A primeira frase do livro “A Metamorfose” (1915) de Franz Kafka apresenta-nos um facto: um homem, Gregor Samsa, que sofreu uma transformação de homem para insecto. A história tem um carácter tão realista que quase nos esquecemos que tal é impossível. A fantasia desaparece. É-nos apresentado um homem demasiado preso ao seu emprego, representando, assim, a maioria da sociedade da época (e de hoje?). Um homem alienado da realidade, atingido pelos tempos de desespero e desorientação. Quando se transforma num bicho monstruoso, a sua rotina muda completamente. Impedido de trabalhar, passa todo o seu tempo em casa. A sua consciência pesa. Mas não por ele. Pela família. Mas não por amor. Por obrigação. Todos na família vivem à sua custa. É-lhes indispensável pois dependem totalmente dos seus rendimentos. Depois do “grande acontecimento”, essa situação muda. Gregor torna-se um parasita que, além de não suportar as despesas, ainda dá trabalho. A família viu-se obrigada a procurar trabalho e a preocupação com Gregor passou a ser nula. Nem a irmã, que inicialmente cuidou dele, conseguiu resistir à sua mudança física diária. O nojo levou-a a crer que aquele já não era o seu irmão. Passa os dias no quarto, rodeado de excrementos. Um cenário perturbante. 

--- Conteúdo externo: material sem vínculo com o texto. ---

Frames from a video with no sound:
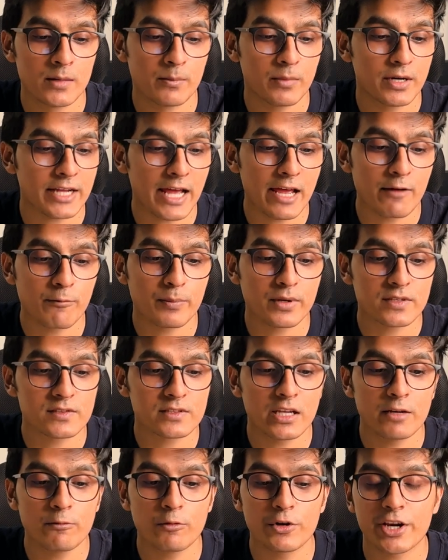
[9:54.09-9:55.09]
But I
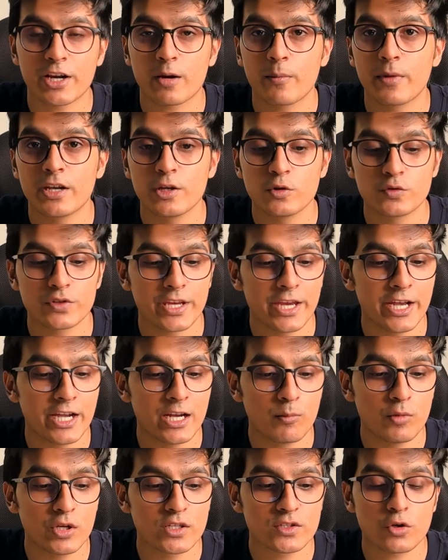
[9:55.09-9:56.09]
personally would recommend using
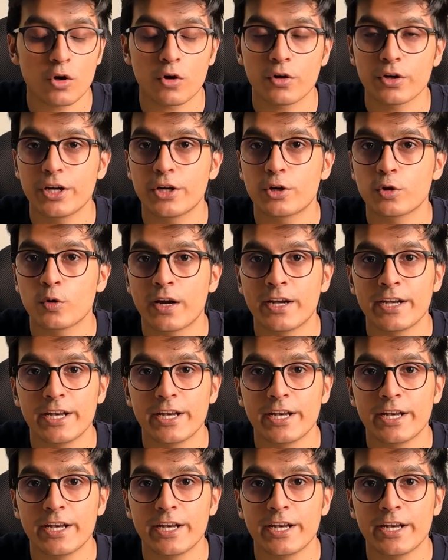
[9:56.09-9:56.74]
AWS Cognito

Esta obra explora o comportamento humano de uma forma inquietante. O quotidiano é angustiante, abafado. O desejo de libertação de um emprego que odiamos, a frustração connosco, com o mundo e com os outros transforma-nos em insectos. Ou, pelo menos, deixa-nos no lumiar entre homem e bicho. Passamos de um “nada” para outro “nada” isolado do mundo. Um bicho ainda sensível à música (“Seria mesmo um animal, se a música o comovia àquele ponto?”). Um bicho que apodrece com uma maçã cravada nas costas, como se a sua vida enquanto homem nada tivesse significado…



1 comentário:

  1. Este livro é muito bom e tão real, apesar dessa transformação fantasiosa. É mesmo uma crítica à sociedade mesquinha e interesseira em que estamos inseridos. Essa mudança de corpo pode ser interpretada como uma doença. Quantas pessoas ficam a viver o resto das suas vidas numa cama e se tornam um fardo para a família? Acho que é mesmo isso que o Kafka quer mostrar e criticar.